Strep throat vs. sore throat

Throat pain that comes on suddenly usually requires a strep throat test to identify if your sore throat is more than just a viral infection.

What is a sore throat and how do you treat it?

  • A sore throat (also known as pharyngitis) is an inflammation of the pharynx, and it can be caused by either a virus or bacteria
  • At-home remedies include rest, hydrating fluids like water, juice, and hot tea, gargling with warm salt water, ice pops, throat lozenges, and ibuprofen (Advil, Motrin) or acetaminophen (Tylenol)
  • A viral sore throat should respond within a few days, but an untreated bacterial infection can develop into the back of the throat or the tonsils and may require surgery
  • We can swab your throat to check for strep bacteria. You’ll have your results within five minutes. If you have a bacterial infection, you can be given antibiotics


How can you tell strep throat from a sore throat?
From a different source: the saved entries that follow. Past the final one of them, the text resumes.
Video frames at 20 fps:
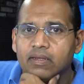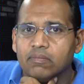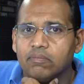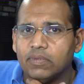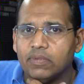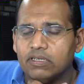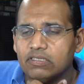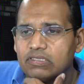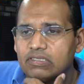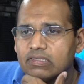
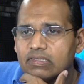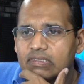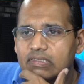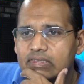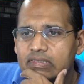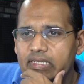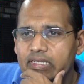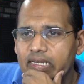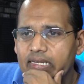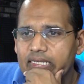Mercy
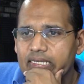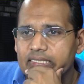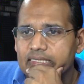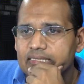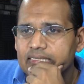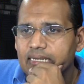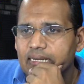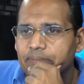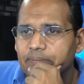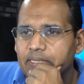
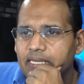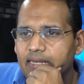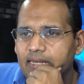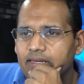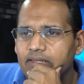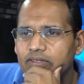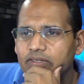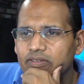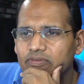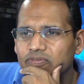says, I'm
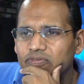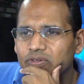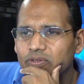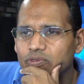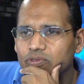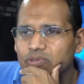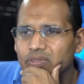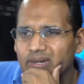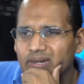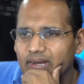getting
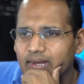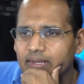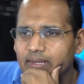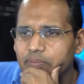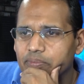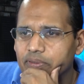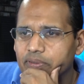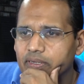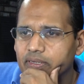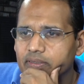confused with
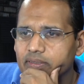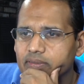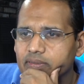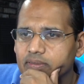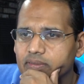hybrid.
  • A regular sore throat comes on gradually, but strep throat often comes on very suddenly and severely
  • You may have a high fever (above 101 degrees), and your lymph nodes and tonsils may swell
  • If you’re able to look at your own throat, it may appear bright red, and be covered with spots that are white or yellow
  • You will need a strep throat test to identify if your sore throat is more than just a viral infection (pharyngitis)
  • We offer a rapid strep test for strep throat that provide results within five minutes


How is strep throat treated?

When your sore throat is caused by the streptococcal bacteria, then your sore throat is a group A streptococcal (or strep) infection. You will then need antibiotics–usually amoxicillin or penicillin–which we can prescribe.

We can also advise you on best practices to prevent the illness from spreading, such as frequent hand washing and replacing your toothbrush.


What happens after you begin treatment for strep?

  • Once you get a rapid strep test and start taking antibiotics for strep throat, you should be able to return to normal activities such as work, school, or daycare after the first 24 hours of treatment
  • Failing to take antibiotics could mean that you are contagious for as long as three weeks
  • If your family keeps getting strep, consider having your whole family take a strep throat test to find out if one of you is a carrier
  • Carriers harbor the strep bacteria but do not manifest symptoms. Treating the carrier may break the strep cycle
  • Strep throat is highly contagious and occurs most often in children between the ages of five and fifteen


What if you don’t get treated for strep?

Failing to treat strep throat can lead to complications, ranging from ear infections and sinusitis to more severe illnesses like rheumatic fever and scarlet fever, and even a rare kidney infection known as post-streptococcal glomerulonephritis.